Institute of Diagnostic Radiology, Pauls Stradins Clinical University Hospital, Riga, Latvia.
Department of Radiology, Riga Stradins University, Riga, Latvia.
Am J Case Rep. 2024 Mar 20;25:e942833. doi: 10.12659/AJCR.942833.
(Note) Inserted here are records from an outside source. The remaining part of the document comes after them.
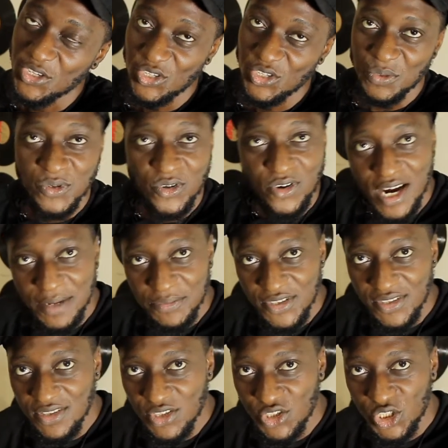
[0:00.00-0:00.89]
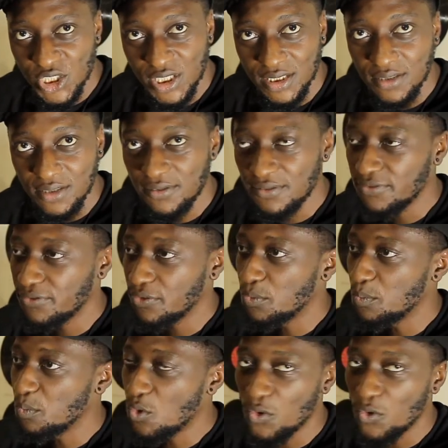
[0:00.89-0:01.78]
subscribe to this channel
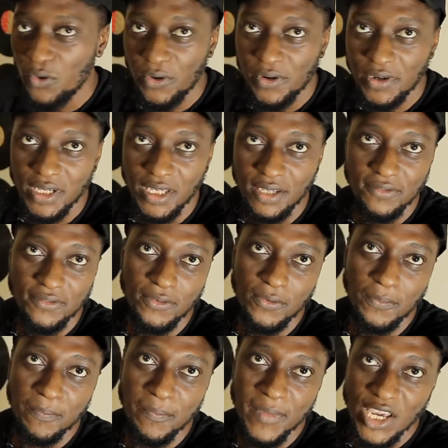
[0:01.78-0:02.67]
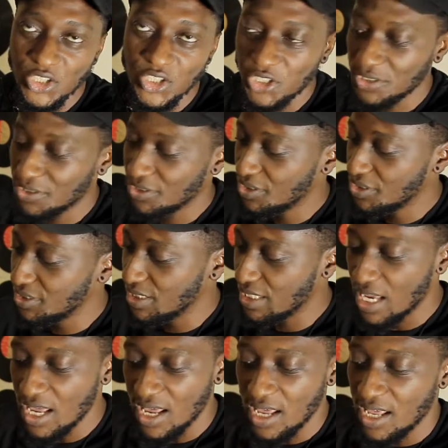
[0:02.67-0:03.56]
for more
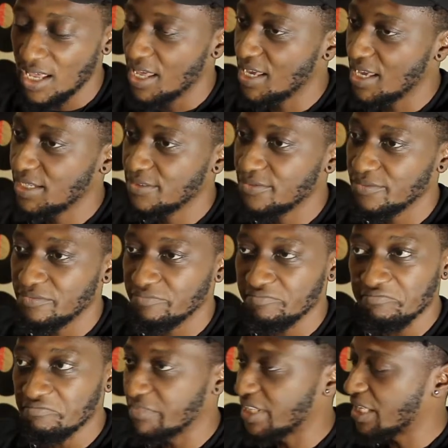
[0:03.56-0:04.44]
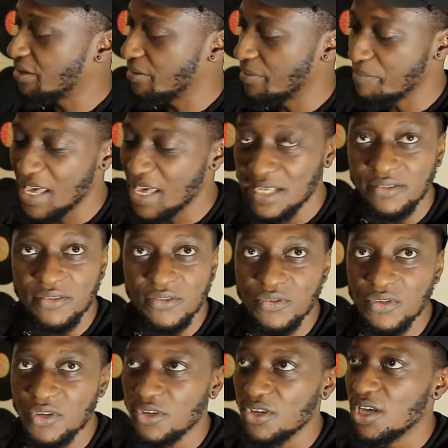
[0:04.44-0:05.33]
information and
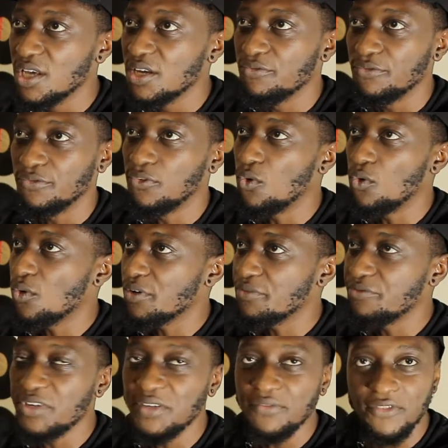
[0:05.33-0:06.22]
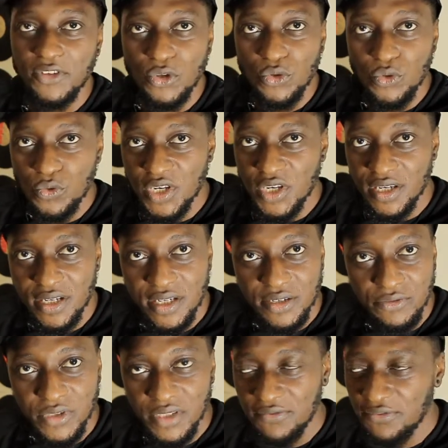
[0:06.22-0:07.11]
main for review
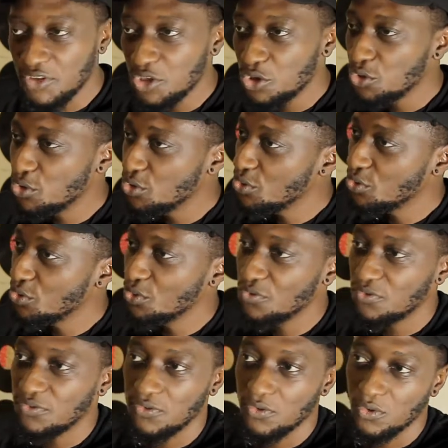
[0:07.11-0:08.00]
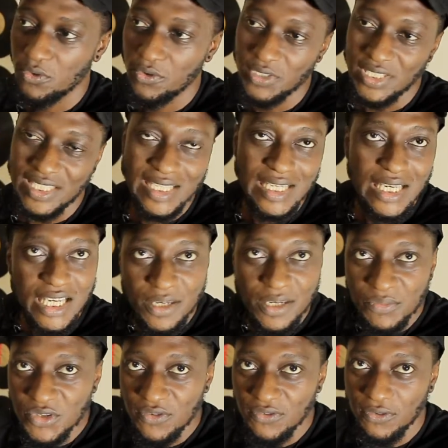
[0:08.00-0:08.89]
gear review for
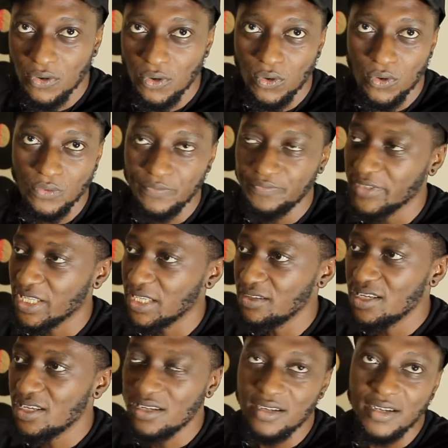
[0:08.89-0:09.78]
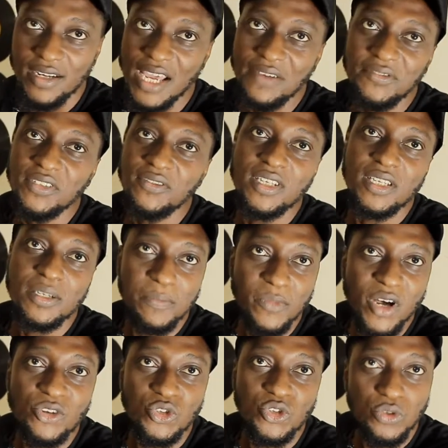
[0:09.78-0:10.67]
tips for yeah everything
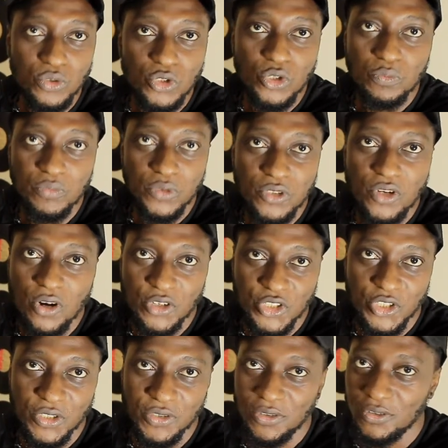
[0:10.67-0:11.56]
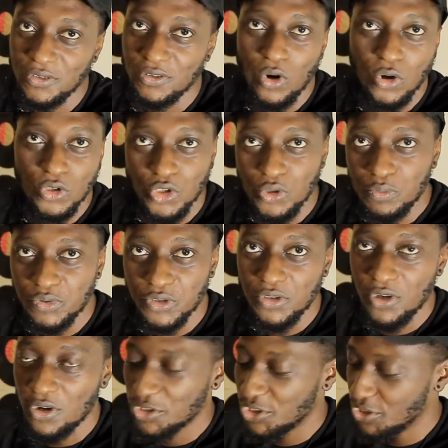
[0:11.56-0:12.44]
about studio production audio
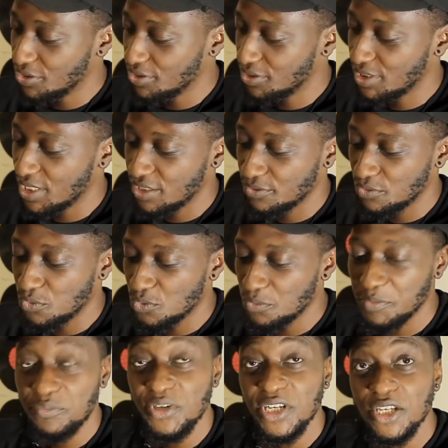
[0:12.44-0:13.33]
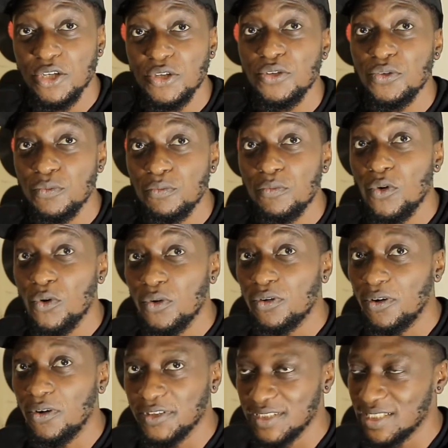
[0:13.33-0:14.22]
production and we'll bringing you more
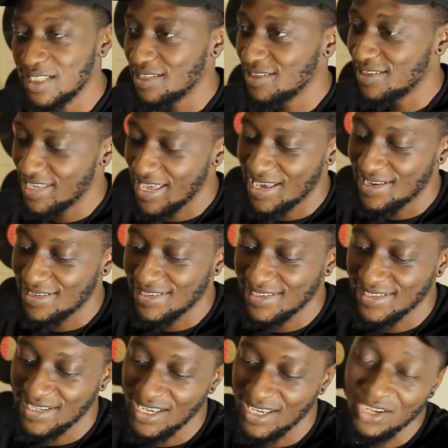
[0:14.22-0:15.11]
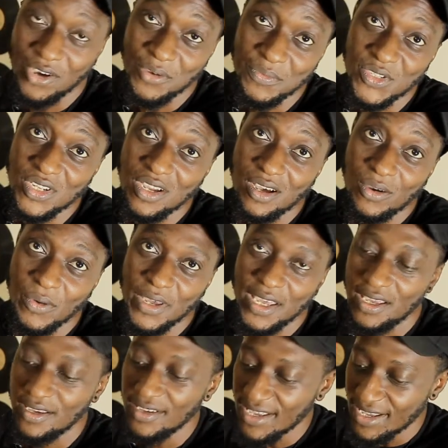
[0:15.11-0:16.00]
content as it comes our
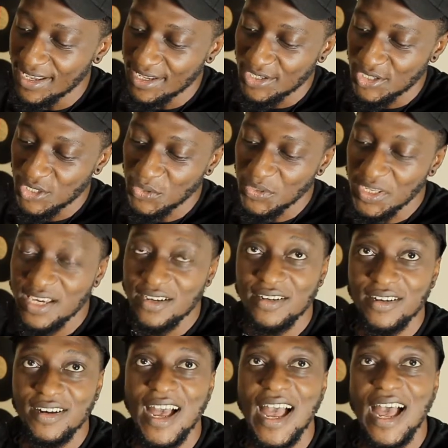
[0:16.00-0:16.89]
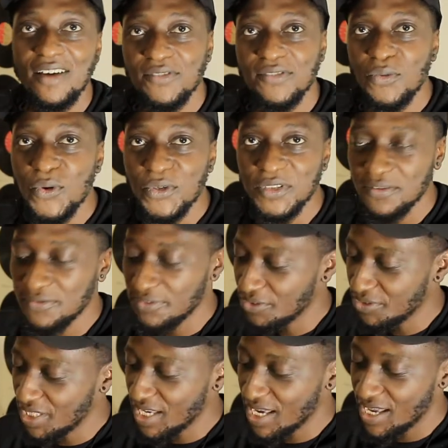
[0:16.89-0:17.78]
way so yeah have a
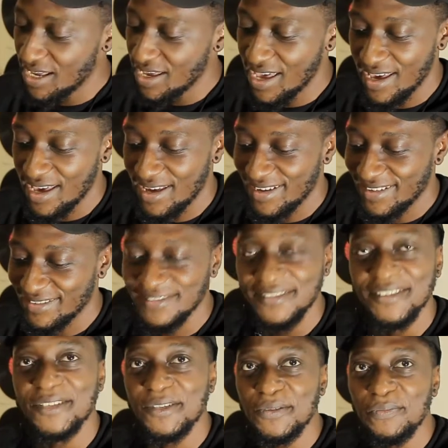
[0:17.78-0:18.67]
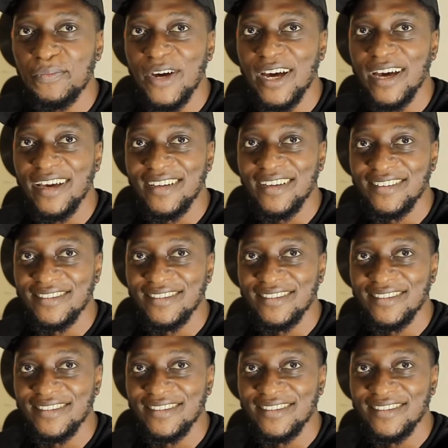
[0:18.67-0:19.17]
wonderful day and goodbye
BACKGROUND Carotid-cavernous fistula (CCF) is a rare, atypical vascular shunt between the carotid arterial system and the venous channels of the cavernous sinus, classified according to the shunt's anatomy, by etiology (resulting from trauma or occurring spontaneously), or by hemodynamic characteristics (such as low- or high-flow fistulas). CASE REPORT A 62-year-old female patient with poorly controlled arterial hypertension presented with bilateral periorbital edema, conjunctival chemosis, ophthalmoplegia, diplopia, and diminished visual acuity. On magnetic resonance angiography (MRA), abnormal arterial flow along the cavernous sinuses was noted, suggestive of bilateral CCF. The diagnosis of indirect dural low-flow CCF (Barrow Type D) was later confirmed by digital subtraction angiography, with feeding arteries from intracavernous internal carotid artery branches, and meningeal branches of the external carotid artery, draining bilaterally to ophthalmic veins, the intracavernous sinus, and the inferior petrosal sinus. The patient was successfully treated with endovascular embolization. At 7-month follow-up, no residual arteriovenous shunting was detected. This case highlights the importance of non-invasive radiological methods for CCF, and presents rarely published radiological findings of bilateral Type-D dural CCFs on 3-dimensional time-of-flight MRA with post-treatment MRA follow-up. CONCLUSIONS Regardless of the patient's history of possible trauma, a patient presenting with bilateral periorbital edema, conjunctival chemosis, ophthalmoplegia, diplopia, and diminished visual acuity should have a spontaneous bilateral CCF investigated to prevent delayed treatment. Experienced neuroradiologists are needed to accurately detect indirect CCF, since this condition often does not demonstrate classic symptoms.
颈动脉海绵窦瘘(CCF)是一种罕见的、非典型的颈动脉系统与海绵窦静脉通道之间的血管分流,根据分流的解剖结构、病因(由创伤引起或自发性发生)或血流动力学特征(如低流量或高流量瘘)进行分类。
一名 62 岁女性患者,患有未控制的动脉高血压,表现为双侧眶周水肿、球结膜水肿、眼肌麻痹、复视和视力下降。磁共振血管造影(MRA)显示,海绵窦内异常动脉血流,提示双侧 CCF。数字减影血管造影(DSA)后诊断为间接硬脑膜低流量 CCF(Barrow 型 D),供血动脉来自海绵窦内颈动脉分支和颈外动脉脑膜分支,双侧引流至眼静脉、海绵窦和岩下窦。患者成功接受了血管内栓塞治疗。7 个月随访时,未发现残留动静脉分流。该病例强调了非侵入性放射学方法对 CCF 的重要性,并展示了罕见的双侧 D 型硬脑膜 CCF 的放射学表现,3D 时间飞跃 MRA 显示双侧 Type-D 硬脑膜 CCF,并进行了治疗后 MRA 随访。
无论患者是否有创伤史,出现双侧眶周水肿、球结膜水肿、眼肌麻痹、复视和视力下降的患者,都应调查是否存在自发性双侧 CCF,以避免延误治疗。需要有经验的神经放射学家来准确检测间接 CCF,因为这种情况通常没有典型的症状。